Ve sadece 3 aylık sürede, bu komite, 36 dosya ve özet rapor hazırladı; 1.123 ifade, 510 tanıklık, 464 delil ve diğer belgelere ulaştı.
Esas ders almamız gereken, böylesi bir “ciddiyet” ve süreçtir işte...
Ve dahası.
Bir “komite” düşününüz ki, devletin en tepesindeki insanı “suçlu” ilan edebildi.
Böylesi bir demokrasi var mı bizde?
Böylesi bir “özgürlük” alanı.
Başbakanlık Denetleme Kurulu oluşturdu ya, hade bakalım, kolaysa, herhangi bir meselede “suçlu Başbakandır” desin, diyebilsin...
“Devlet ciddiyeti” mi dediniz!..
Yoksa “özgürlük” mü...
Hadi canım siz de...
İnsan hayatı
Lefkoşa’da ölümle sonuçlanan iş kazasının ardından bugün beşinci gün. Ne bir “soruşturma” duyduk, ne de açıklama...

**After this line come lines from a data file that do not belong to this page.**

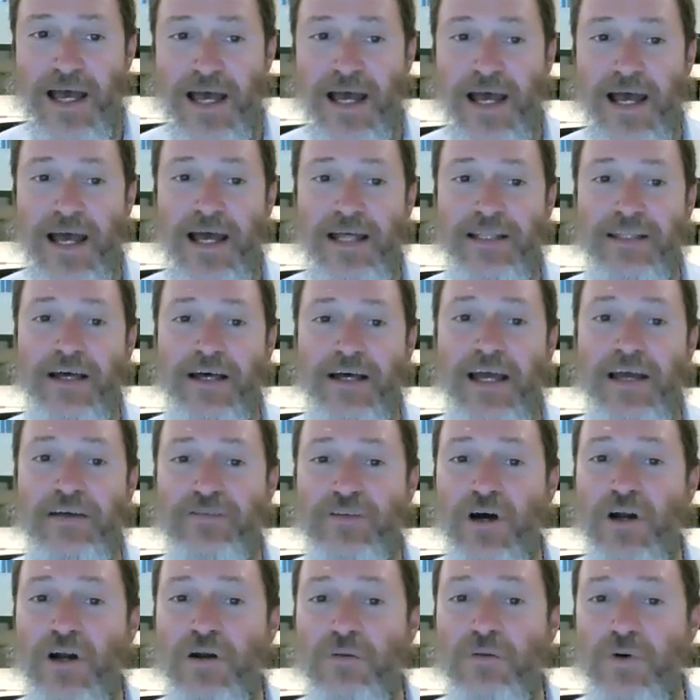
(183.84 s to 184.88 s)
and I
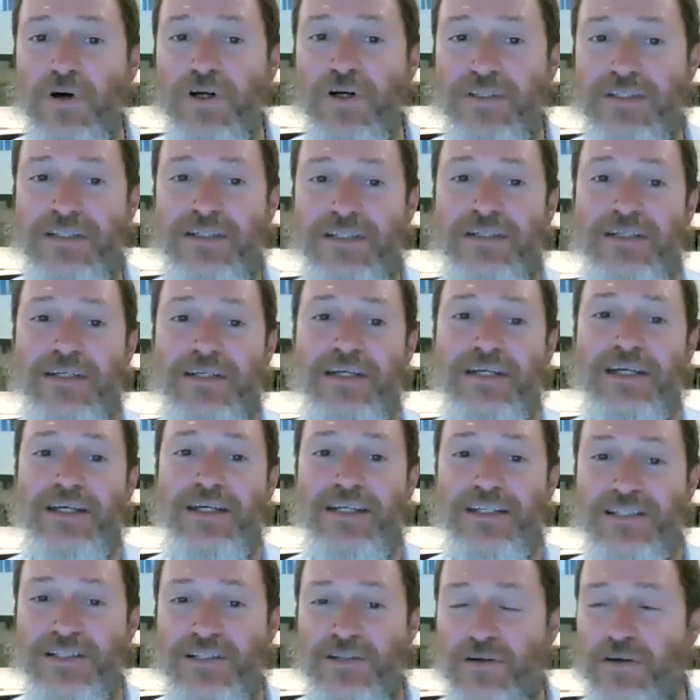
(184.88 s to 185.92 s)
have done what
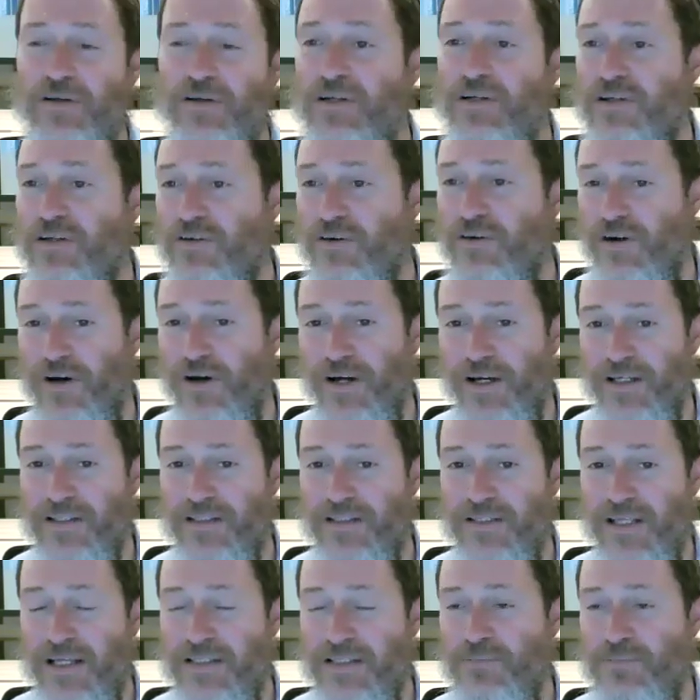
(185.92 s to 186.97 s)
is good in your
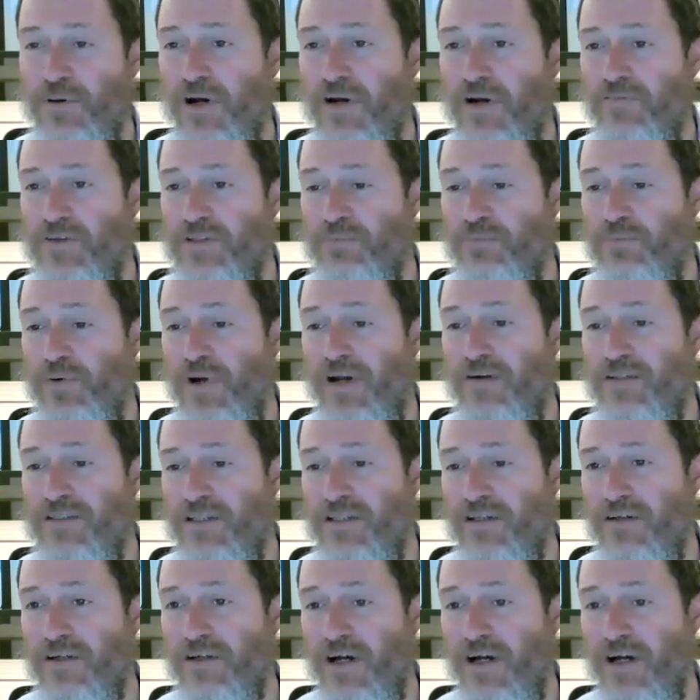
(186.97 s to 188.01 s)
eyes. That's part of his prayer. He's
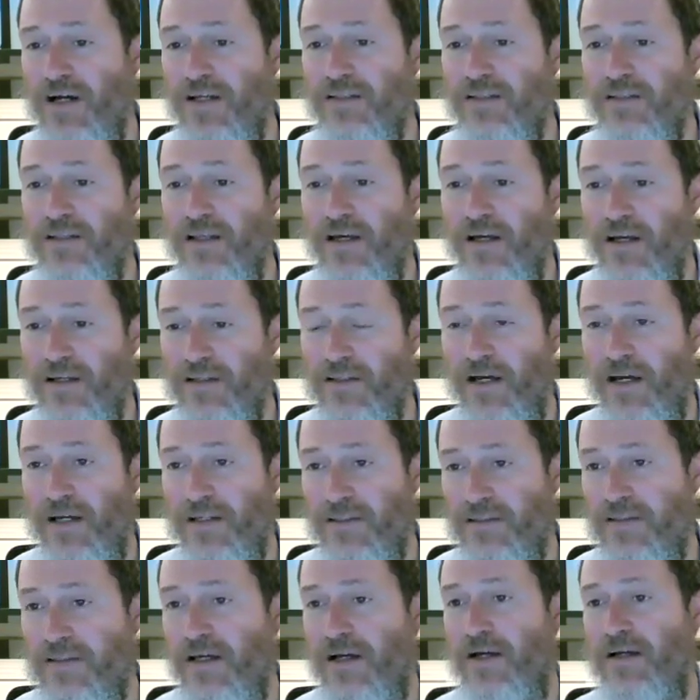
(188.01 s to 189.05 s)
telling God,
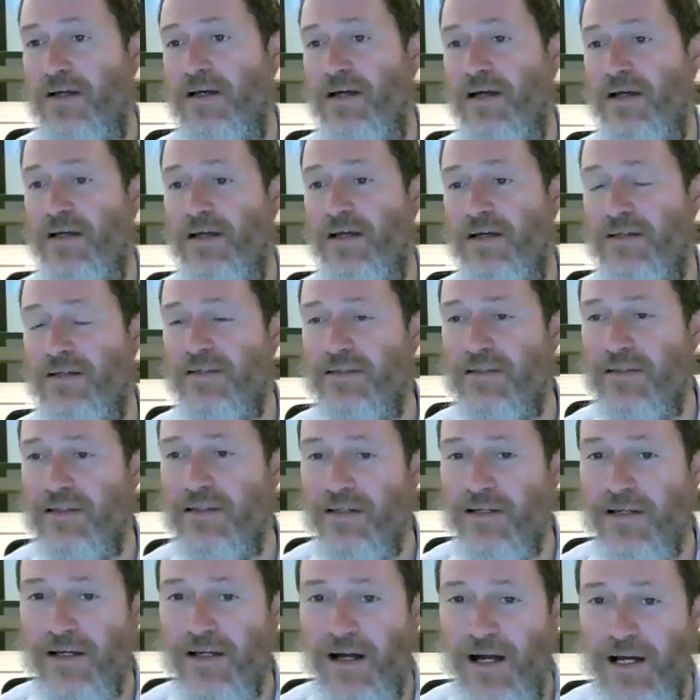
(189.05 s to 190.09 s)

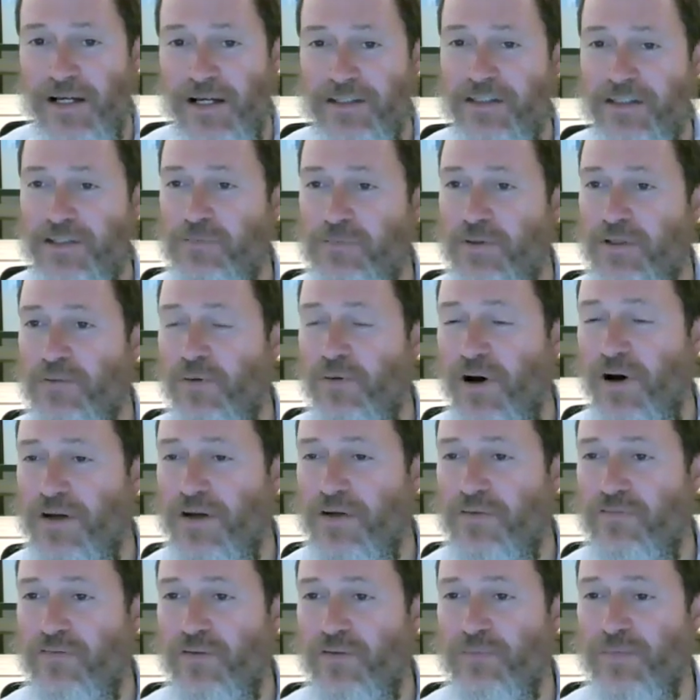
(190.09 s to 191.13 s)
I did what you
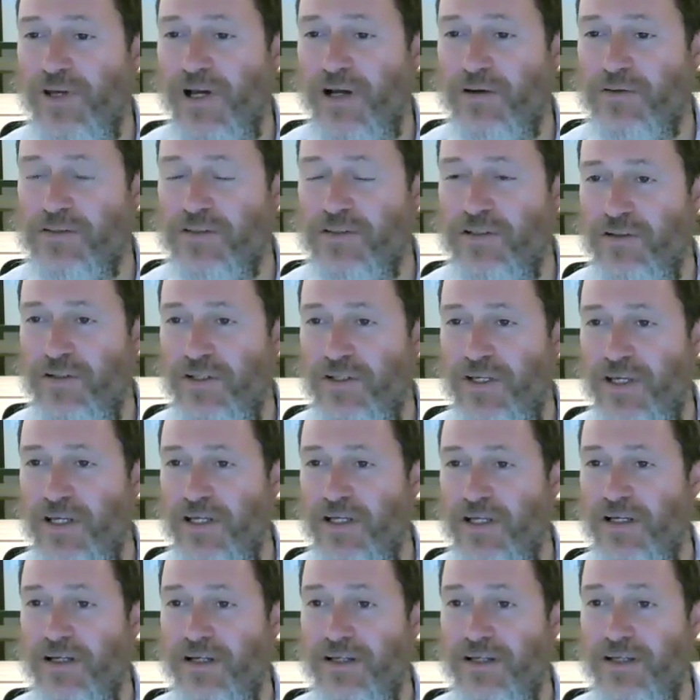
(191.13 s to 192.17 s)
wanted from me. I was a good
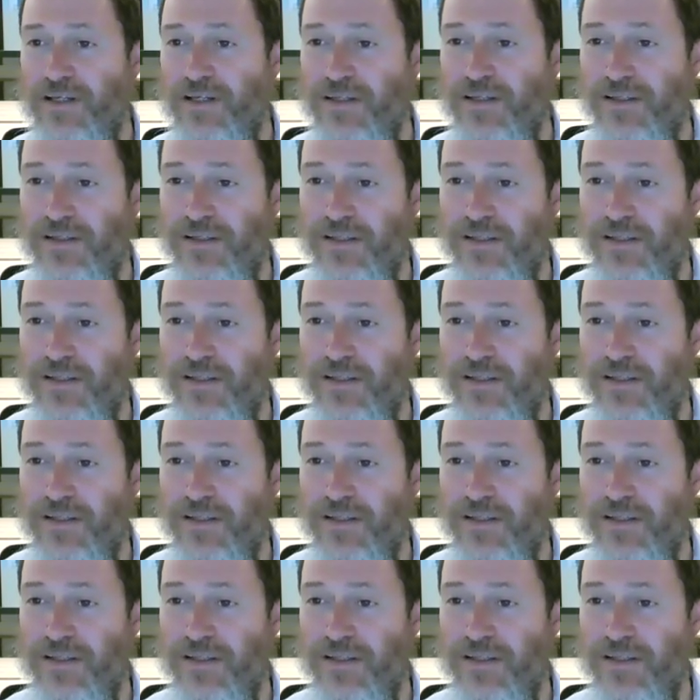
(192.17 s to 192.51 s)
king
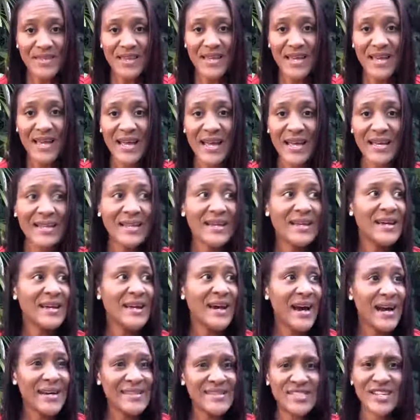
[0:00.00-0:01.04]
And
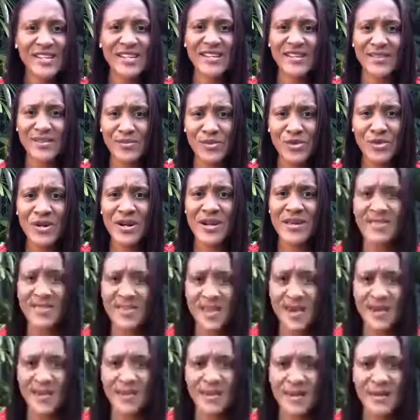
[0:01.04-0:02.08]
the more I
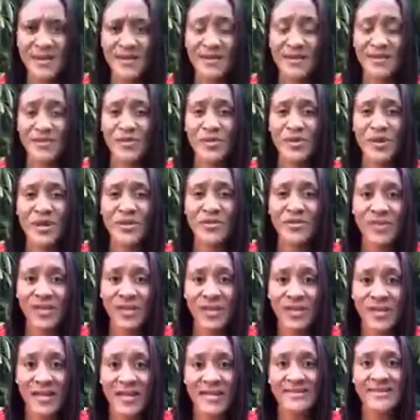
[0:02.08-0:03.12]
thought about it, the more I
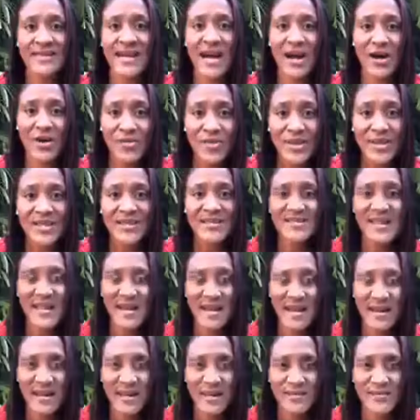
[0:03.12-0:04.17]
realized how many
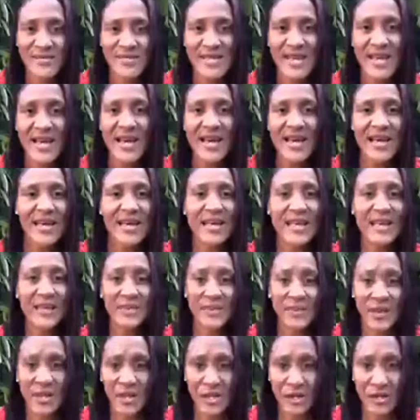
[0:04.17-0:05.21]
times in
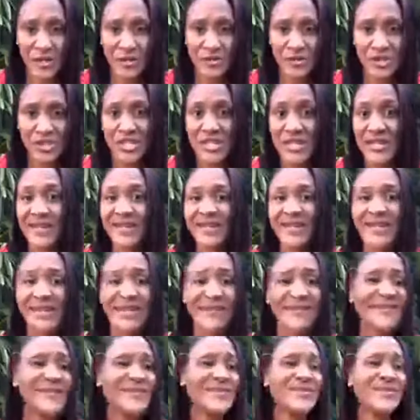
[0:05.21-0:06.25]
my coaching,
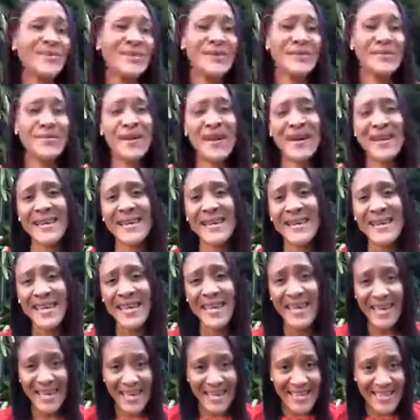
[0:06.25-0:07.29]
even with my
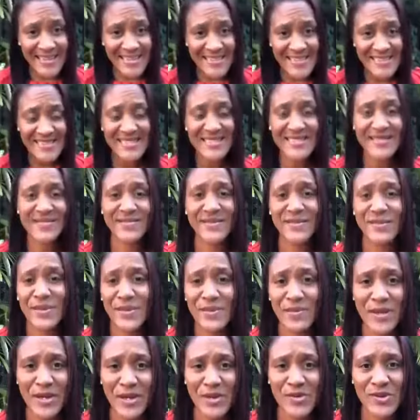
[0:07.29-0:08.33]
kids, even with
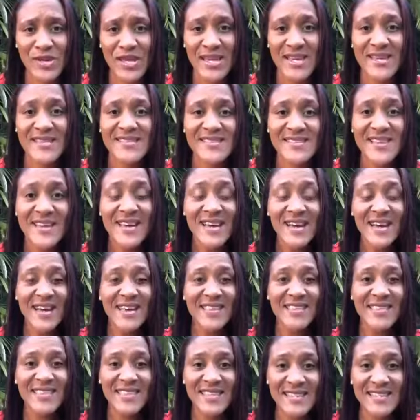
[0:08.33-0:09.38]
my own kids,
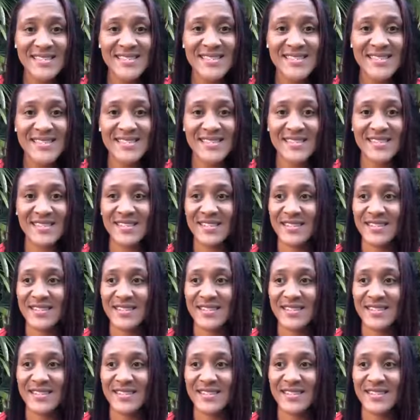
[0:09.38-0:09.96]
this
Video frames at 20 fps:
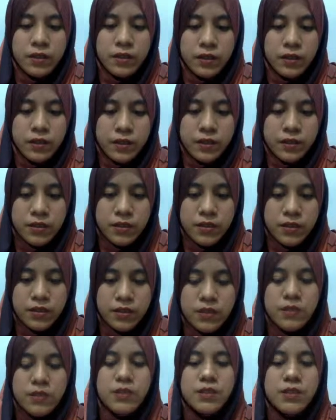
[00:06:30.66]

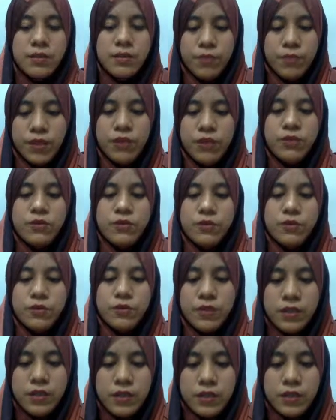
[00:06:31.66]
is the symbol also,
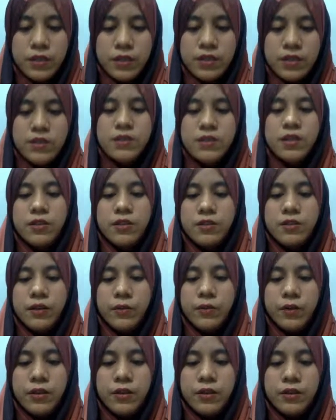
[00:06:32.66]
this is the correct
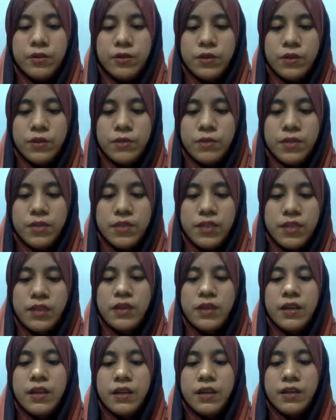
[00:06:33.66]
one. So it means that
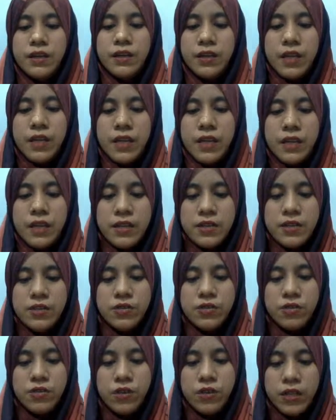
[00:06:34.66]
the nickel is the
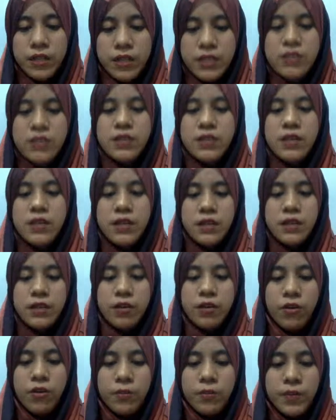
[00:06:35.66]
strongest, the
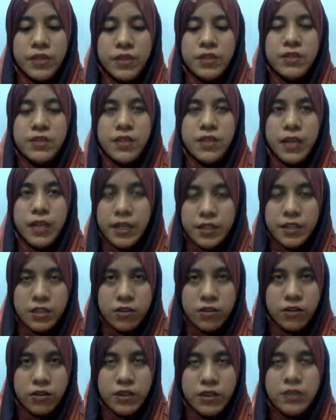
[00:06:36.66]
copper is the second
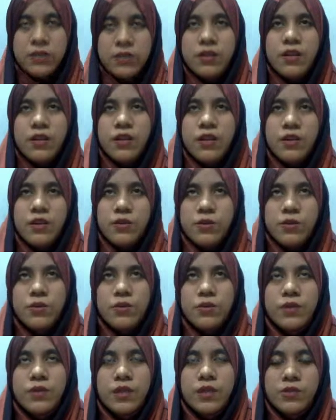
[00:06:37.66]
strongest.
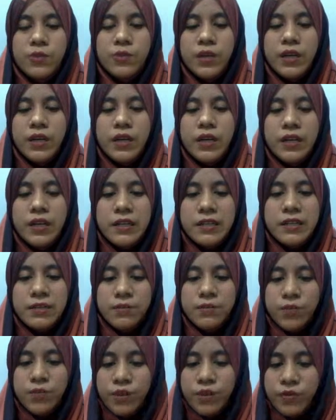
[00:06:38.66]
So that's why I
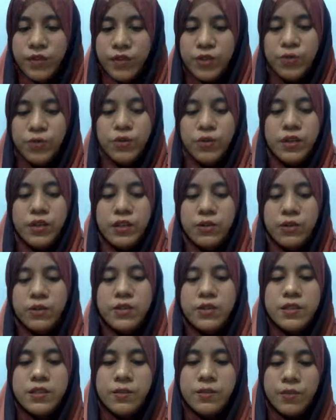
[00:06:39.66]
didn't prefer to write down the
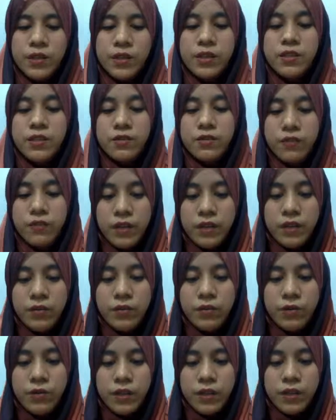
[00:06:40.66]
symbol. It's fine if
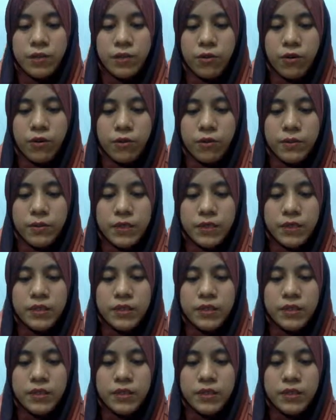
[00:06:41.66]
you write down comma,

İnsan hayatı bu kadar ucuz galiba...
Entegrasyona hizmet etmek
Birisi aradı dün, “Bizim gazetemiz entegrasyoncu mu” dedi, son derece sert bir ses tonuyla...
“Entegrasyon politikalarına hizmet ediyorsunuz” diye kızdı.
Sebebi, spor sayfasındaki tek cümleydi:
“Fransa’daki milli futbolcumuz Mevlut Erdinç....”
- “Bizim milli futbolcumuz mu” diye sordu.
Haklı!.
Çünkü detaylar önemli.
Ancak, kimi “eksiklikleri” tolere etme sınırımız, giderek kayboluyor “yok olma ve tükenme” psikoloji içerisinde.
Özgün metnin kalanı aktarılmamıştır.